Reproduce the data exactly as given, except for any images.

Stored items
Content starts
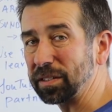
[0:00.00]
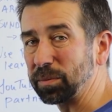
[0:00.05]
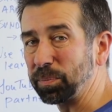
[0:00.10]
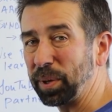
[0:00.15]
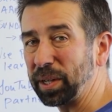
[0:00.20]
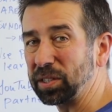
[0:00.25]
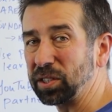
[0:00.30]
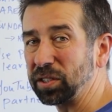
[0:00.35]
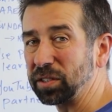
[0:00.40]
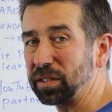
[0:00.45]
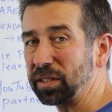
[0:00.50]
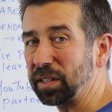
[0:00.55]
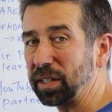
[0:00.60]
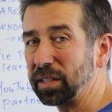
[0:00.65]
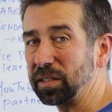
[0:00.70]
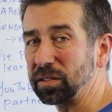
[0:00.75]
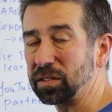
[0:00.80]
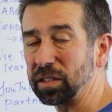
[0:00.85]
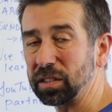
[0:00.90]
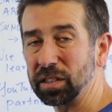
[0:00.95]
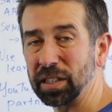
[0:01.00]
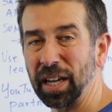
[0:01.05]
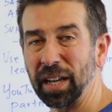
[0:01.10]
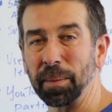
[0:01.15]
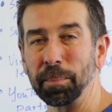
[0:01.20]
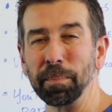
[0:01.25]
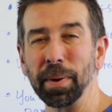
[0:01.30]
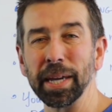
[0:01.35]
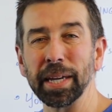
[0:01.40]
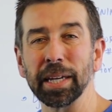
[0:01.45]
as much as it is just
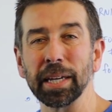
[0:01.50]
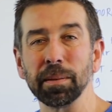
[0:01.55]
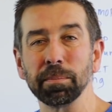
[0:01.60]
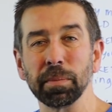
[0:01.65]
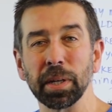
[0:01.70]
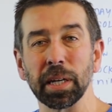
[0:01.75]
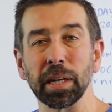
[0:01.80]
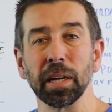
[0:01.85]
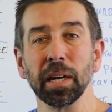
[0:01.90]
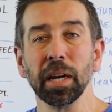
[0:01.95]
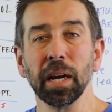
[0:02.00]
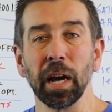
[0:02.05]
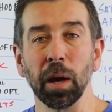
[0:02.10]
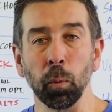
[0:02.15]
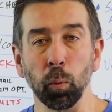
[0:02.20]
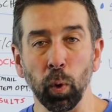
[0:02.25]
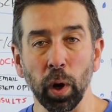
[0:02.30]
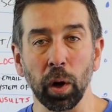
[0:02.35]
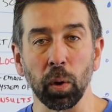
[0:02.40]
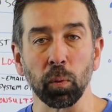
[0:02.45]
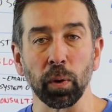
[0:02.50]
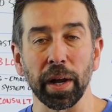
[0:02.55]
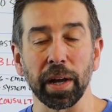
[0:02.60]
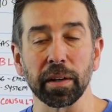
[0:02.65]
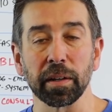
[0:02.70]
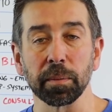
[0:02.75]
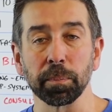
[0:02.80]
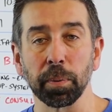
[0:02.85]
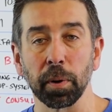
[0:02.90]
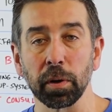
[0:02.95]
kind of making me a
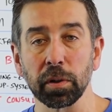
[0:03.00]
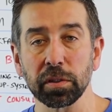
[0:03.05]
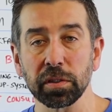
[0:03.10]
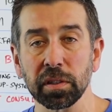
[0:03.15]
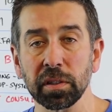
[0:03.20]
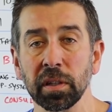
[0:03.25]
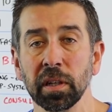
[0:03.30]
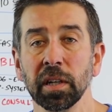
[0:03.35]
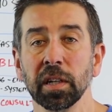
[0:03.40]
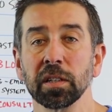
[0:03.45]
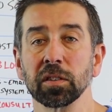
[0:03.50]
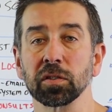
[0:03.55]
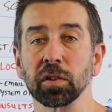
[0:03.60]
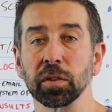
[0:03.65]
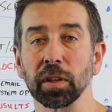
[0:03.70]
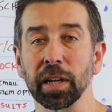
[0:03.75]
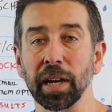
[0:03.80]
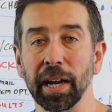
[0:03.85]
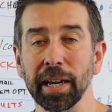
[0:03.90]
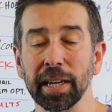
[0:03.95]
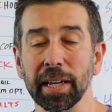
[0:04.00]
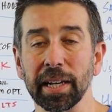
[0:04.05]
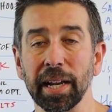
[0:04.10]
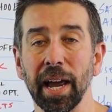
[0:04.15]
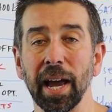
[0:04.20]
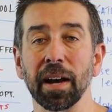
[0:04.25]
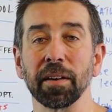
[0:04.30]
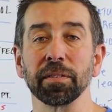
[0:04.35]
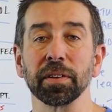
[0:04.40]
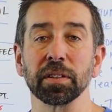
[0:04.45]
well-rounded person so that I can
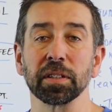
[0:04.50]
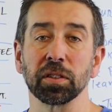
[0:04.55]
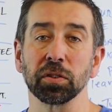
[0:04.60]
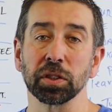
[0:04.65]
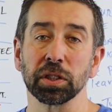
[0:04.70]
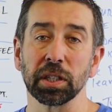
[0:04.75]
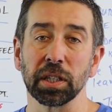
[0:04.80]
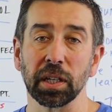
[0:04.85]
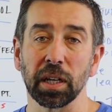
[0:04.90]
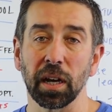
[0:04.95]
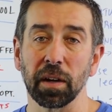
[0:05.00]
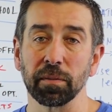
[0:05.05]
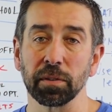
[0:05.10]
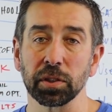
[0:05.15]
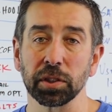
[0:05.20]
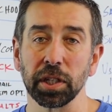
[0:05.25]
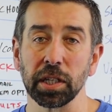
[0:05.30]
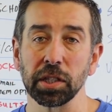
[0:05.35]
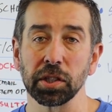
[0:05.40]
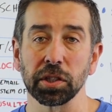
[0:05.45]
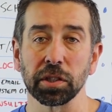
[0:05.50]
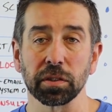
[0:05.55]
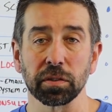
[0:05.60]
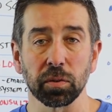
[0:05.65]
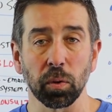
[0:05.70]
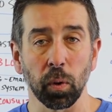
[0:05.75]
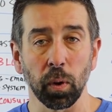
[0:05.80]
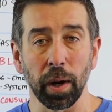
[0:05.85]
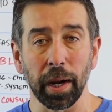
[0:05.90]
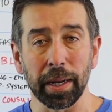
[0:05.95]
have interesting conversations,
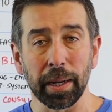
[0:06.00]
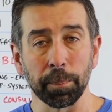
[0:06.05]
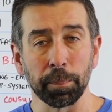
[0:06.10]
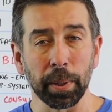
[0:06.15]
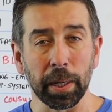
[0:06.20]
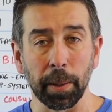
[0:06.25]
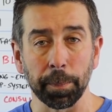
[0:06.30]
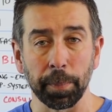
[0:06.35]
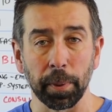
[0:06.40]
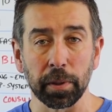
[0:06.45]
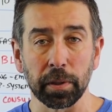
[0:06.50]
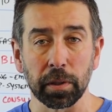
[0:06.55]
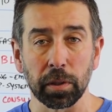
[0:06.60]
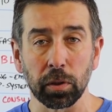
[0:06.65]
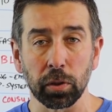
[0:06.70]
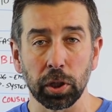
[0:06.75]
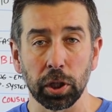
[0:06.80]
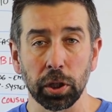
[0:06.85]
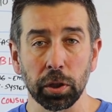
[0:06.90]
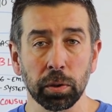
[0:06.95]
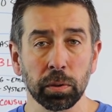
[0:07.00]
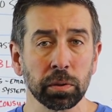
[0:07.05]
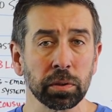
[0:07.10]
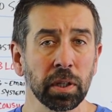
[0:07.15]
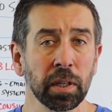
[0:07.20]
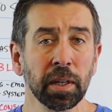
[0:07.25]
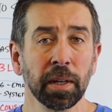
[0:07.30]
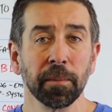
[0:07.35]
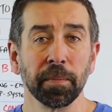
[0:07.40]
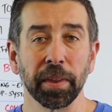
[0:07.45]
or I can pick up on little
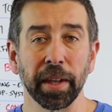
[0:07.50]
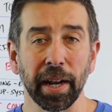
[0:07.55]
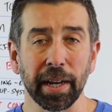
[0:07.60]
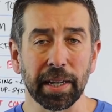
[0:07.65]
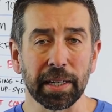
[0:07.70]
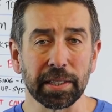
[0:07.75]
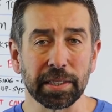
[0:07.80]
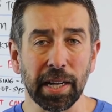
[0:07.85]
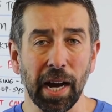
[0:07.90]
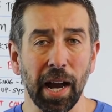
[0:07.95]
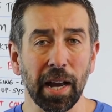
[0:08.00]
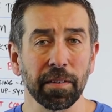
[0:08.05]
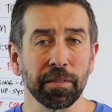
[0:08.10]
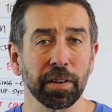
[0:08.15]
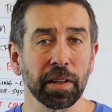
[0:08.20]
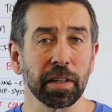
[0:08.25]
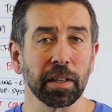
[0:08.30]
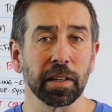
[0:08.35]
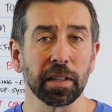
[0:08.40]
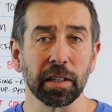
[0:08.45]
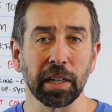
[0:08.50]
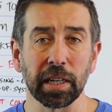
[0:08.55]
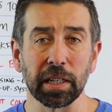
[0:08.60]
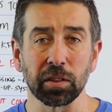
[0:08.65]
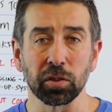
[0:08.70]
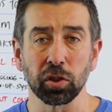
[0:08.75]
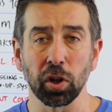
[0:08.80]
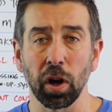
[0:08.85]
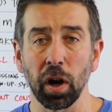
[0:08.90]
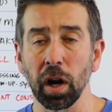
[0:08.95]
cues that I can dive in
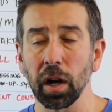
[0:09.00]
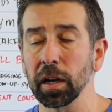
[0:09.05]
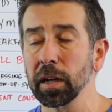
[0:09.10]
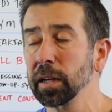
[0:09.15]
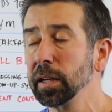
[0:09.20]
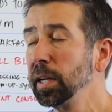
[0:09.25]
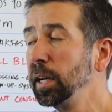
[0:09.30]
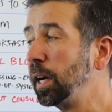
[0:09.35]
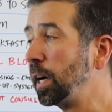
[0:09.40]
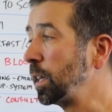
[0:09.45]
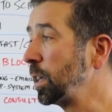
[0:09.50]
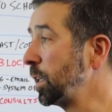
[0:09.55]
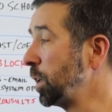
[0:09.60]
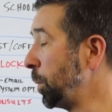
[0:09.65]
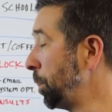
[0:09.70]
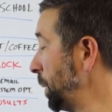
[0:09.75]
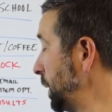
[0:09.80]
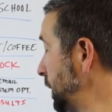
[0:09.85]
and talk a little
Content ends
Expected output:
[0:00.00]
[0:00.05]
[0:00.10]
[0:00.15]
[0:00.20]
[0:00.25]
[0:00.30]
[0:00.35]
[0:00.40]
[0:00.45]
[0:00.50]
[0:00.55]
[0:00.60]
[0:00.65]
[0:00.70]
[0:00.75]
[0:00.80]
[0:00.85]
[0:00.90]
[0:00.95]
[0:01.00]
[0:01.05]
[0:01.10]
[0:01.15]
[0:01.20]
[0:01.25]
[0:01.30]
[0:01.35]
[0:01.40]
[0:01.45]
as much as it is just
[0:01.50]
[0:01.55]
[0:01.60]
[0:01.65]
[0:01.70]
[0:01.75]
[0:01.80]
[0:01.85]
[0:01.90]
[0:01.95]
[0:02.00]
[0:02.05]
[0:02.10]
[0:02.15]
[0:02.20]
[0:02.25]
[0:02.30]
[0:02.35]
[0:02.40]
[0:02.45]
[0:02.50]
[0:02.55]
[0:02.60]
[0:02.65]
[0:02.70]
[0:02.75]
[0:02.80]
[0:02.85]
[0:02.90]
[0:02.95]
kind of making me a
[0:03.00]
[0:03.05]
[0:03.10]
[0:03.15]
[0:03.20]
[0:03.25]
[0:03.30]
[0:03.35]
[0:03.40]
[0:03.45]
[0:03.50]
[0:03.55]
[0:03.60]
[0:03.65]
[0:03.70]
[0:03.75]
[0:03.80]
[0:03.85]
[0:03.90]
[0:03.95]
[0:04.00]
[0:04.05]
[0:04.10]
[0:04.15]
[0:04.20]
[0:04.25]
[0:04.30]
[0:04.35]
[0:04.40]
[0:04.45]
well-rounded person so that I can
[0:04.50]
[0:04.55]
[0:04.60]
[0:04.65]
[0:04.70]
[0:04.75]
[0:04.80]
[0:04.85]
[0:04.90]
[0:04.95]
[0:05.00]
[0:05.05]
[0:05.10]
[0:05.15]
[0:05.20]
[0:05.25]
[0:05.30]
[0:05.35]
[0:05.40]
[0:05.45]
[0:05.50]
[0:05.55]
[0:05.60]
[0:05.65]
[0:05.70]
[0:05.75]
[0:05.80]
[0:05.85]
[0:05.90]
[0:05.95]
have interesting conversations,
[0:06.00]
[0:06.05]
[0:06.10]
[0:06.15]
[0:06.20]
[0:06.25]
[0:06.30]
[0:06.35]
[0:06.40]
[0:06.45]
[0:06.50]
[0:06.55]
[0:06.60]
[0:06.65]
[0:06.70]
[0:06.75]
[0:06.80]
[0:06.85]
[0:06.90]
[0:06.95]
[0:07.00]
[0:07.05]
[0:07.10]
[0:07.15]
[0:07.20]
[0:07.25]
[0:07.30]
[0:07.35]
[0:07.40]
[0:07.45]
or I can pick up on little
[0:07.50]
[0:07.55]
[0:07.60]
[0:07.65]
[0:07.70]
[0:07.75]
[0:07.80]
[0:07.85]
[0:07.90]
[0:07.95]
[0:08.00]
[0:08.05]
[0:08.10]
[0:08.15]
[0:08.20]
[0:08.25]
[0:08.30]
[0:08.35]
[0:08.40]
[0:08.45]
[0:08.50]
[0:08.55]
[0:08.60]
[0:08.65]
[0:08.70]
[0:08.75]
[0:08.80]
[0:08.85]
[0:08.90]
[0:08.95]
cues that I can dive in
[0:09.00]
[0:09.05]
[0:09.10]
[0:09.15]
[0:09.20]
[0:09.25]
[0:09.30]
[0:09.35]
[0:09.40]
[0:09.45]
[0:09.50]
[0:09.55]
[0:09.60]
[0:09.65]
[0:09.70]
[0:09.75]
[0:09.80]
[0:09.85]
and talk a little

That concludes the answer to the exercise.